Work item: Give the data again exactly, without its images.

Collected data

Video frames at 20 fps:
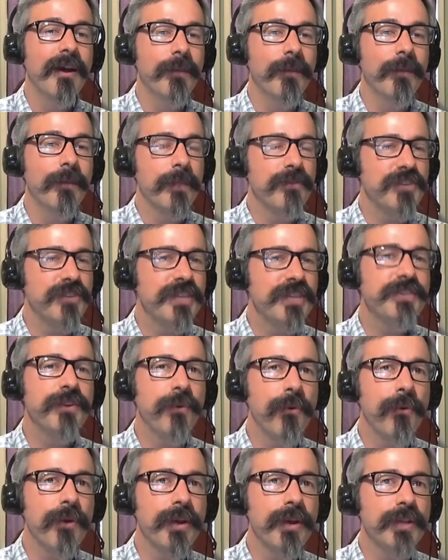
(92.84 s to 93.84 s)
She's at
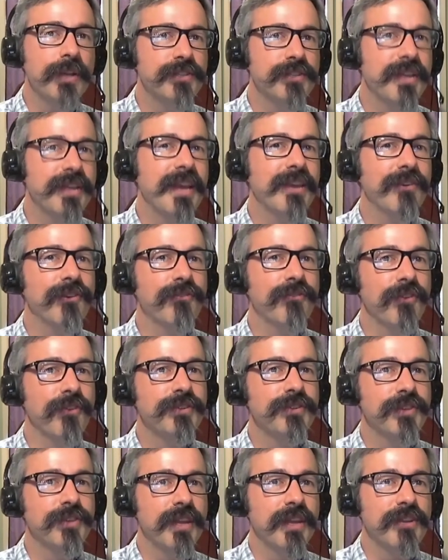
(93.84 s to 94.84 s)
Oregon State
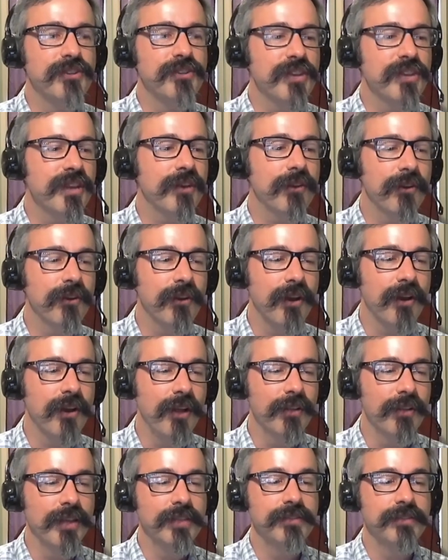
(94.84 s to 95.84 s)
University. She and her
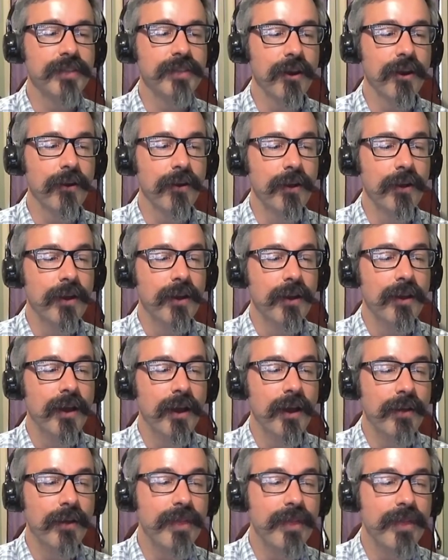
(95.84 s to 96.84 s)
colleagues there,
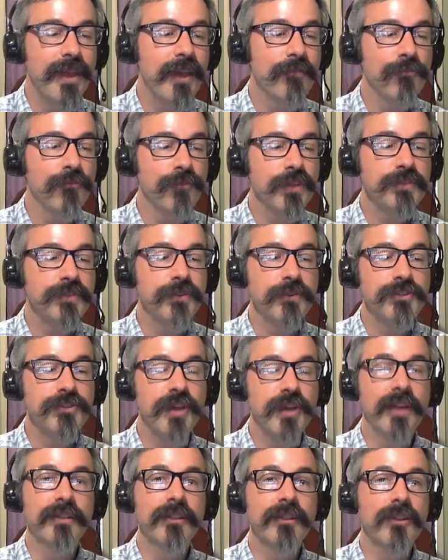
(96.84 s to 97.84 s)
they have research
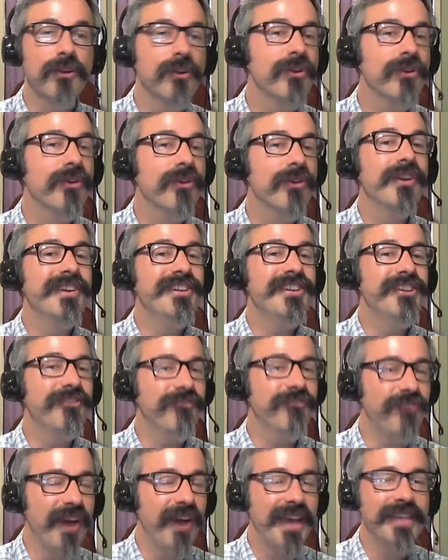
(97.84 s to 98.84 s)
on learner
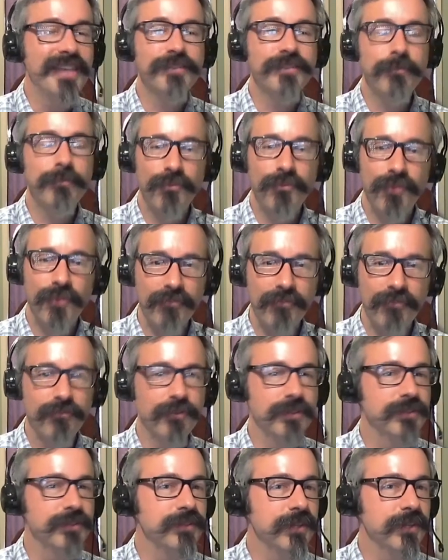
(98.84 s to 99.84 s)
device
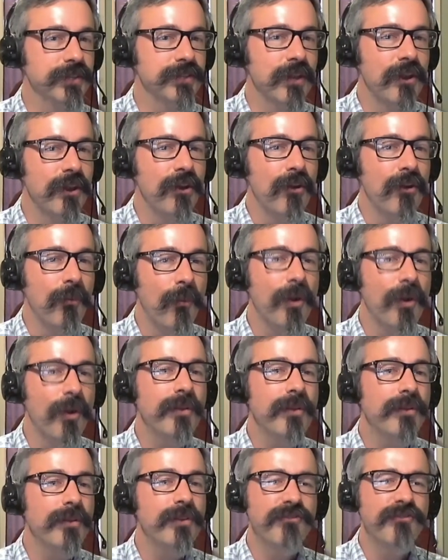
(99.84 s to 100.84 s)
preferences. What are
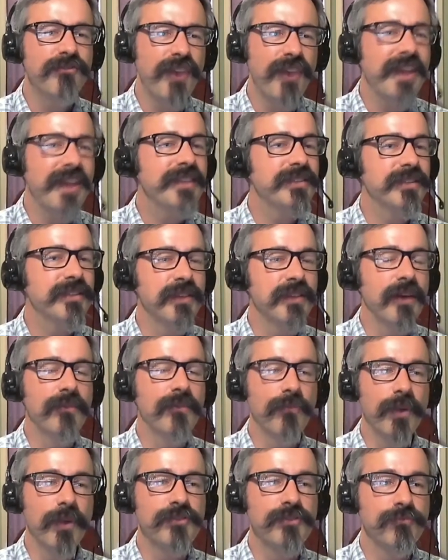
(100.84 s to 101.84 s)
the devices on
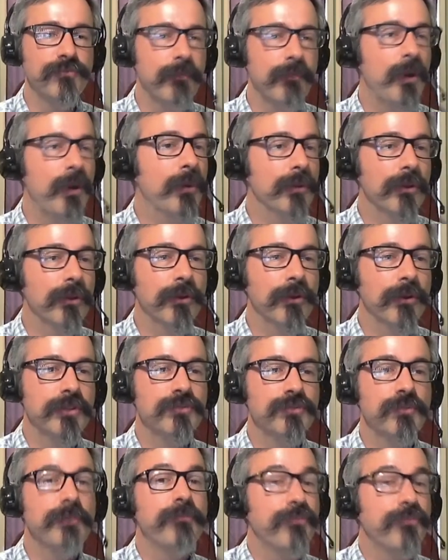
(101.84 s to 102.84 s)
which remote learners
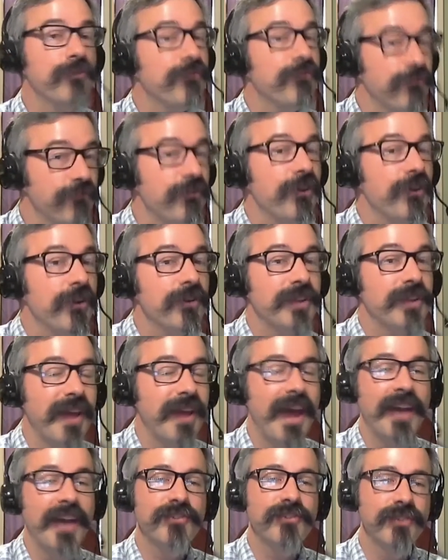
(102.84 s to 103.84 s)
would prefer to
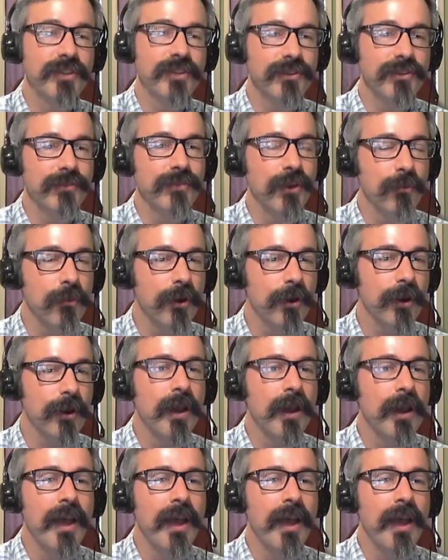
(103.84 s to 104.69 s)
actually do their work?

Solution to this problem:
Video frames at 20 fps:
(92.84 s to 93.84 s)
She's at
(93.84 s to 94.84 s)
Oregon State
(94.84 s to 95.84 s)
University. She and her
(95.84 s to 96.84 s)
colleagues there,
(96.84 s to 97.84 s)
they have research
(97.84 s to 98.84 s)
on learner
(98.84 s to 99.84 s)
device
(99.84 s to 100.84 s)
preferences. What are
(100.84 s to 101.84 s)
the devices on
(101.84 s to 102.84 s)
which remote learners
(102.84 s to 103.84 s)
would prefer to
(103.84 s to 104.69 s)
actually do their work?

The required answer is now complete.